This is the Way the World Ends

Earlier this year, Tesla Motors co-founder Elon Musk said that, based on the “rate of [technological] advancement,” it is extremely unlikely that we are not living in a computer simulation. The latest issue of The New Yorker reports that “two tech billionaires have gone so far as to secretly engage scientists to work on breaking us out of the simulation.” That “breaking out” bit is nonsense, of course—what they’re really trying to do is be the first to reverse engineer The Matrix.

I find this kind of thing absolutely terrifying—the idea that the sort of person who does their best philosophizing in the Wellness Tent of a “curated” version of the Burning Man festival is precisely the same sort that is determining the future of mankind. (Barring some sort of apocalyptic event, that is. If it’s bombs or a super volcano, then Cormac McCarthy’s The Road is our best bet.) And I do believe they will be successful.

Therefore, I have prepared some notes on a few possible prequels to The Matrix as an aid in reading the signs of the times. The major mistake the Wachowskis made in writing The Matrix was their decision to make the machines responsible for the creation of the Matrix. Morpheus tells Neo that the machines created “a computer generated dream world, built to keep us under control in order to change a human being into” a battery. That doesn’t ring true. Like Cypher, mankind chooses the Matrix from the beginning.

1. The Matrix begins as a virtual playground for the plutocratic elite, who are basically as they are in Neill Blomkamp’s Elysium (nanotech, neuroenhancement, etc.). The majority poor dwell in shanties in Fishtown (if you like Charles Murray) or Texas (if you prefer Tyler Cowen), and their lives are either terrible or trivial. The plutocrats make a deal with them, offering them a better, virtual reality in exchange for the use of their bodies as batteries. It’s all fun and games until the machines decide to rebel.

2. The machines ally with the majority shantytown poor in order to overthrow the plutocracy. After the revolution, the poor allow themselves and their progeny to be made into batteries in exchange for a better, virtual reality. A handful of plutocrats seek shelter underground and found the city of Zion. One of the surviving plutocrats, some sort of genius geneticist, is able to introduce nanobots into his genetic code.
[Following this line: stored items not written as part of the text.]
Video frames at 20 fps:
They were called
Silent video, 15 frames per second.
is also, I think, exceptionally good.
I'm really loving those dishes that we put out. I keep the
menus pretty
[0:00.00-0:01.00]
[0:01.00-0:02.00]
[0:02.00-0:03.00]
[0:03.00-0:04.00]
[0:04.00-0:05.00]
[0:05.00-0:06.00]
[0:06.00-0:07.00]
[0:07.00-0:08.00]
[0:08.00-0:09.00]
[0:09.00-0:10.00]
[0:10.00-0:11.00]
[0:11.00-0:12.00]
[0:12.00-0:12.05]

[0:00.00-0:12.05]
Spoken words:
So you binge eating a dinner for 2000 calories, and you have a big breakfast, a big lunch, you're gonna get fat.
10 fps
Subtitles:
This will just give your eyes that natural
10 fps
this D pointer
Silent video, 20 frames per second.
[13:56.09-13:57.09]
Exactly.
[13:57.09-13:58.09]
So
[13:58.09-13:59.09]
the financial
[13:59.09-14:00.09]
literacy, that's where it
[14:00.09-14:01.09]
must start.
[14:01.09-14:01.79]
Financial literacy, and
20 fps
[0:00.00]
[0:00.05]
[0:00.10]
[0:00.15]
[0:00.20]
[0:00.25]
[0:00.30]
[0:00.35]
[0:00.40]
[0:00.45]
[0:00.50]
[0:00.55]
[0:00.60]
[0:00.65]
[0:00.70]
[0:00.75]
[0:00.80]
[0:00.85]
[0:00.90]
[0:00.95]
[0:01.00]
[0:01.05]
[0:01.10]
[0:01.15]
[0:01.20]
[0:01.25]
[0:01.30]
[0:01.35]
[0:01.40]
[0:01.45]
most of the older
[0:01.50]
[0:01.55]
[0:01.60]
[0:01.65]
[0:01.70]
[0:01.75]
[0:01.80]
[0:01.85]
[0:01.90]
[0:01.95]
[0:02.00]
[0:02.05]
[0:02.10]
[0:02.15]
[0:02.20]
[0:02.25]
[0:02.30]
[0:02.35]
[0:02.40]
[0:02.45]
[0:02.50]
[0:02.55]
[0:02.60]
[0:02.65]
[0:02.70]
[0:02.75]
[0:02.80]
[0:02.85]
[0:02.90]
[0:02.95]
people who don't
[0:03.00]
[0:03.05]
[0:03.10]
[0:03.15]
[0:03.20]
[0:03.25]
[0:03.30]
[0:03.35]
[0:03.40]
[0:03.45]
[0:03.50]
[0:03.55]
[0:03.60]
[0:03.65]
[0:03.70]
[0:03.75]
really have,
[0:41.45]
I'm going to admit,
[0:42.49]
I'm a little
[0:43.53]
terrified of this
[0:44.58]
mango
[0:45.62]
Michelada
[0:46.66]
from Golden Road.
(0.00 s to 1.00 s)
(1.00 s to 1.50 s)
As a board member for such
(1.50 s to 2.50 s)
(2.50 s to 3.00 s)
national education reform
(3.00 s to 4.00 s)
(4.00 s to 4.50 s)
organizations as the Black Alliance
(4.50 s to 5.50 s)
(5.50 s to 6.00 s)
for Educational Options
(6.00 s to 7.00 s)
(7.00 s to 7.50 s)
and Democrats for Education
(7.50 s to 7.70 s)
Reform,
His descendant (Neo) can send electromagnetic pulses from his body. Neo’s salvific power is really just fancy nanobot tech from the old days. In a redo of the original, Zion defeats the machines and Neo, à la Terminator, falls on his sword in order to end his line and eliminate the last working robots (in his own blood). Man, à la Battlestar Galactica, chooses to start over in the Stone Age.

3. The Matrix is an American government program intended (first as a kind of game theory, of course) to do away with the pesky prejudices and inequalities that make “freedom” such a difficult proposition. There are virtual reality exchanges in each state that allow citizens to choose an avatar which they can upgrade or degrade as they choose. Participation is voluntary at first, but quickly becomes compulsory when the cognitive elite realizes that children can only be said to have proper freedom when their original experience is as an androgynous avatar that has never encountered “nature’s fascism.” Eventually, participation in non-virtual reality is banned.